**WHAT IS NEEDED:** Reproduce the data shown below exactly.

══ DATA

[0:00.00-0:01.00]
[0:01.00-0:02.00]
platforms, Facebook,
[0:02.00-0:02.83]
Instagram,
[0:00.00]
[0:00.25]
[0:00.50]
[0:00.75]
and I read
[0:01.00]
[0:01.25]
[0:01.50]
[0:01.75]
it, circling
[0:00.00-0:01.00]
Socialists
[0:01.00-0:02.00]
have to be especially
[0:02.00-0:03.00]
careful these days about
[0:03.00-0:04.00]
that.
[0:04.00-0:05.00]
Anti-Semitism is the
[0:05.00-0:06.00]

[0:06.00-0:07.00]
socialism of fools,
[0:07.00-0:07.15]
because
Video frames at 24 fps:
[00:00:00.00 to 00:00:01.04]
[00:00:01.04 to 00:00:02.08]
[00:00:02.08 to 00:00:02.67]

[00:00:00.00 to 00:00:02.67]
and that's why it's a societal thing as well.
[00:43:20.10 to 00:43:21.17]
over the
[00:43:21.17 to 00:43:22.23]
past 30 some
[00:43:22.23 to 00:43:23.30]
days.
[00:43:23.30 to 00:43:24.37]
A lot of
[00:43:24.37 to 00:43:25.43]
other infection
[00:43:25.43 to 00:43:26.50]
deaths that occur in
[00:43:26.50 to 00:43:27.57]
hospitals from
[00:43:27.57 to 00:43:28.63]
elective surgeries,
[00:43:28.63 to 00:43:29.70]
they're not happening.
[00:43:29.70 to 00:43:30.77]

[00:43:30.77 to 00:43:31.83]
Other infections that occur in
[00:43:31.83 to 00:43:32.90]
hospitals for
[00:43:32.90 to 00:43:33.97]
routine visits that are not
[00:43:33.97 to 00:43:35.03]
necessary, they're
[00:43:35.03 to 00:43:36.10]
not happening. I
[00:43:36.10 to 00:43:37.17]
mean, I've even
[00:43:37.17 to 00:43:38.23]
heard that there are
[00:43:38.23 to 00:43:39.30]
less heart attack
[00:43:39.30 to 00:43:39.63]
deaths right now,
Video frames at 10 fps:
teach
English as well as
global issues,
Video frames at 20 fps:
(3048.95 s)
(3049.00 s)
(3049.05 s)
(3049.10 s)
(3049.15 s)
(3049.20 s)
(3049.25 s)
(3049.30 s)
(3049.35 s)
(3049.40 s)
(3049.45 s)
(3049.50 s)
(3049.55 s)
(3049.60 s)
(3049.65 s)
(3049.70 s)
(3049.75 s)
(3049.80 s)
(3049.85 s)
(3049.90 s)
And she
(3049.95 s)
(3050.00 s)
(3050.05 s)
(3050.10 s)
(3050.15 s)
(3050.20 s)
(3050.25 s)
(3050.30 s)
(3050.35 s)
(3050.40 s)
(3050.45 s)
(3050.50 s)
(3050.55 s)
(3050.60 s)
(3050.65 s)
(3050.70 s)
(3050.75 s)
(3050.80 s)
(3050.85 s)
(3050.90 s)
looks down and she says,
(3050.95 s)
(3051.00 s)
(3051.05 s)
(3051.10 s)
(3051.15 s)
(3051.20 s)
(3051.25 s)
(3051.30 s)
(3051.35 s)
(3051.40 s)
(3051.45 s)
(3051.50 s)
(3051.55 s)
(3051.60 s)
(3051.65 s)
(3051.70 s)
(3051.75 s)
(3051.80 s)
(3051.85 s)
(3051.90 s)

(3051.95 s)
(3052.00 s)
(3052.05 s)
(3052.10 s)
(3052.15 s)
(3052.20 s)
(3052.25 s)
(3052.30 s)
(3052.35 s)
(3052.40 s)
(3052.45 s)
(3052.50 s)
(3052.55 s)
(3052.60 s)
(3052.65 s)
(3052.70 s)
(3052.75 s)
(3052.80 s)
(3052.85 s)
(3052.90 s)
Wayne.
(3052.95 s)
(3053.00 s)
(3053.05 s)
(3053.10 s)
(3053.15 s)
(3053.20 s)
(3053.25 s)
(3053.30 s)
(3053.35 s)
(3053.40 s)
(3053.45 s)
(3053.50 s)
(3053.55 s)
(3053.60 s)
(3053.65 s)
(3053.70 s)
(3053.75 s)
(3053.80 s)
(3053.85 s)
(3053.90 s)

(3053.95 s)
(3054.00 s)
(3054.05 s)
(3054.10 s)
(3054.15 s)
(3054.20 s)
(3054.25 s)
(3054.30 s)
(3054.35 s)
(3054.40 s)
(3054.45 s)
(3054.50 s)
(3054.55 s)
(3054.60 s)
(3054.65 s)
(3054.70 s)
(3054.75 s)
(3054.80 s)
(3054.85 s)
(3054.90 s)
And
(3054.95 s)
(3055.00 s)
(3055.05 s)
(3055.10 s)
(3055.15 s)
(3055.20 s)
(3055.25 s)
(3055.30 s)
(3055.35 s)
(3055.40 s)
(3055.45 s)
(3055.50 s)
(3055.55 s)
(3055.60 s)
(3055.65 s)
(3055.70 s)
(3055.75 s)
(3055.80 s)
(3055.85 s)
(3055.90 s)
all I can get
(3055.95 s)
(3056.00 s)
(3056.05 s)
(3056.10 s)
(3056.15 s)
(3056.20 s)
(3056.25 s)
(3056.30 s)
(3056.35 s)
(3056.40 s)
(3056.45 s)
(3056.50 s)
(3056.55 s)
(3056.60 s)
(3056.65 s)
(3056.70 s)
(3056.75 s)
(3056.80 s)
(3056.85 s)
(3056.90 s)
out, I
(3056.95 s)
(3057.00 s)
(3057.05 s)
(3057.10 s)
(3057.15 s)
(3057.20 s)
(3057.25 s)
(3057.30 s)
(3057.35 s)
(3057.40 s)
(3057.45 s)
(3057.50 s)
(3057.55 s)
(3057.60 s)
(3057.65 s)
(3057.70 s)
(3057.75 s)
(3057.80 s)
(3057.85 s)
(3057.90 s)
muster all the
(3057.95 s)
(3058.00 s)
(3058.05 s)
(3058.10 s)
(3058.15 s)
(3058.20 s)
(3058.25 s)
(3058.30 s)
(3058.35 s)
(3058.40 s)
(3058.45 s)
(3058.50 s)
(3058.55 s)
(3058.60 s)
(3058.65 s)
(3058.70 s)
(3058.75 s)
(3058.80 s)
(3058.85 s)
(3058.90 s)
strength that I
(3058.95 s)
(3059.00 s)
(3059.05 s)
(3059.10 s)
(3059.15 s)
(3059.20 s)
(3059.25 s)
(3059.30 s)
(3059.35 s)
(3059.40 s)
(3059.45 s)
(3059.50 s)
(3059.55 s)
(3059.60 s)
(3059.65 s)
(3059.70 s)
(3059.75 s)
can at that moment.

════

**EXERCISE ANSWER:**
[0:00.00-0:01.00]
[0:01.00-0:02.00]
platforms, Facebook,
[0:02.00-0:02.83]
Instagram,
[0:00.00]
[0:00.25]
[0:00.50]
[0:00.75]
and I read
[0:01.00]
[0:01.25]
[0:01.50]
[0:01.75]
it, circling
[0:00.00-0:01.00]
Socialists
[0:01.00-0:02.00]
have to be especially
[0:02.00-0:03.00]
careful these days about
[0:03.00-0:04.00]
that.
[0:04.00-0:05.00]
Anti-Semitism is the
[0:05.00-0:06.00]

[0:06.00-0:07.00]
socialism of fools,
[0:07.00-0:07.15]
because
Video frames at 24 fps:
[00:00:00.00 to 00:00:01.04]
[00:00:01.04 to 00:00:02.08]
[00:00:02.08 to 00:00:02.67]

[00:00:00.00 to 00:00:02.67]
and that's why it's a societal thing as well.
[00:43:20.10 to 00:43:21.17]
over the
[00:43:21.17 to 00:43:22.23]
past 30 some
[00:43:22.23 to 00:43:23.30]
days.
[00:43:23.30 to 00:43:24.37]
A lot of
[00:43:24.37 to 00:43:25.43]
other infection
[00:43:25.43 to 00:43:26.50]
deaths that occur in
[00:43:26.50 to 00:43:27.57]
hospitals from
[00:43:27.57 to 00:43:28.63]
elective surgeries,
[00:43:28.63 to 00:43:29.70]
they're not happening.
[00:43:29.70 to 00:43:30.77]

[00:43:30.77 to 00:43:31.83]
Other infections that occur in
[00:43:31.83 to 00:43:32.90]
hospitals for
[00:43:32.90 to 00:43:33.97]
routine visits that are not
[00:43:33.97 to 00:43:35.03]
necessary, they're
[00:43:35.03 to 00:43:36.10]
not happening. I
[00:43:36.10 to 00:43:37.17]
mean, I've even
[00:43:37.17 to 00:43:38.23]
heard that there are
[00:43:38.23 to 00:43:39.30]
less heart attack
[00:43:39.30 to 00:43:39.63]
deaths right now,
Video frames at 10 fps:
teach
English as well as
global issues,
Video frames at 20 fps:
(3048.95 s)
(3049.00 s)
(3049.05 s)
(3049.10 s)
(3049.15 s)
(3049.20 s)
(3049.25 s)
(3049.30 s)
(3049.35 s)
(3049.40 s)
(3049.45 s)
(3049.50 s)
(3049.55 s)
(3049.60 s)
(3049.65 s)
(3049.70 s)
(3049.75 s)
(3049.80 s)
(3049.85 s)
(3049.90 s)
And she
(3049.95 s)
(3050.00 s)
(3050.05 s)
(3050.10 s)
(3050.15 s)
(3050.20 s)
(3050.25 s)
(3050.30 s)
(3050.35 s)
(3050.40 s)
(3050.45 s)
(3050.50 s)
(3050.55 s)
(3050.60 s)
(3050.65 s)
(3050.70 s)
(3050.75 s)
(3050.80 s)
(3050.85 s)
(3050.90 s)
looks down and she says,
(3050.95 s)
(3051.00 s)
(3051.05 s)
(3051.10 s)
(3051.15 s)
(3051.20 s)
(3051.25 s)
(3051.30 s)
(3051.35 s)
(3051.40 s)
(3051.45 s)
(3051.50 s)
(3051.55 s)
(3051.60 s)
(3051.65 s)
(3051.70 s)
(3051.75 s)
(3051.80 s)
(3051.85 s)
(3051.90 s)

(3051.95 s)
(3052.00 s)
(3052.05 s)
(3052.10 s)
(3052.15 s)
(3052.20 s)
(3052.25 s)
(3052.30 s)
(3052.35 s)
(3052.40 s)
(3052.45 s)
(3052.50 s)
(3052.55 s)
(3052.60 s)
(3052.65 s)
(3052.70 s)
(3052.75 s)
(3052.80 s)
(3052.85 s)
(3052.90 s)
Wayne.
(3052.95 s)
(3053.00 s)
(3053.05 s)
(3053.10 s)
(3053.15 s)
(3053.20 s)
(3053.25 s)
(3053.30 s)
(3053.35 s)
(3053.40 s)
(3053.45 s)
(3053.50 s)
(3053.55 s)
(3053.60 s)
(3053.65 s)
(3053.70 s)
(3053.75 s)
(3053.80 s)
(3053.85 s)
(3053.90 s)

(3053.95 s)
(3054.00 s)
(3054.05 s)
(3054.10 s)
(3054.15 s)
(3054.20 s)
(3054.25 s)
(3054.30 s)
(3054.35 s)
(3054.40 s)
(3054.45 s)
(3054.50 s)
(3054.55 s)
(3054.60 s)
(3054.65 s)
(3054.70 s)
(3054.75 s)
(3054.80 s)
(3054.85 s)
(3054.90 s)
And
(3054.95 s)
(3055.00 s)
(3055.05 s)
(3055.10 s)
(3055.15 s)
(3055.20 s)
(3055.25 s)
(3055.30 s)
(3055.35 s)
(3055.40 s)
(3055.45 s)
(3055.50 s)
(3055.55 s)
(3055.60 s)
(3055.65 s)
(3055.70 s)
(3055.75 s)
(3055.80 s)
(3055.85 s)
(3055.90 s)
all I can get
(3055.95 s)
(3056.00 s)
(3056.05 s)
(3056.10 s)
(3056.15 s)
(3056.20 s)
(3056.25 s)
(3056.30 s)
(3056.35 s)
(3056.40 s)
(3056.45 s)
(3056.50 s)
(3056.55 s)
(3056.60 s)
(3056.65 s)
(3056.70 s)
(3056.75 s)
(3056.80 s)
(3056.85 s)
(3056.90 s)
out, I
(3056.95 s)
(3057.00 s)
(3057.05 s)
(3057.10 s)
(3057.15 s)
(3057.20 s)
(3057.25 s)
(3057.30 s)
(3057.35 s)
(3057.40 s)
(3057.45 s)
(3057.50 s)
(3057.55 s)
(3057.60 s)
(3057.65 s)
(3057.70 s)
(3057.75 s)
(3057.80 s)
(3057.85 s)
(3057.90 s)
muster all the
(3057.95 s)
(3058.00 s)
(3058.05 s)
(3058.10 s)
(3058.15 s)
(3058.20 s)
(3058.25 s)
(3058.30 s)
(3058.35 s)
(3058.40 s)
(3058.45 s)
(3058.50 s)
(3058.55 s)
(3058.60 s)
(3058.65 s)
(3058.70 s)
(3058.75 s)
(3058.80 s)
(3058.85 s)
(3058.90 s)
strength that I
(3058.95 s)
(3059.00 s)
(3059.05 s)
(3059.10 s)
(3059.15 s)
(3059.20 s)
(3059.25 s)
(3059.30 s)
(3059.35 s)
(3059.40 s)
(3059.45 s)
(3059.50 s)
(3059.55 s)
(3059.60 s)
(3059.65 s)
(3059.70 s)
(3059.75 s)
can at that moment.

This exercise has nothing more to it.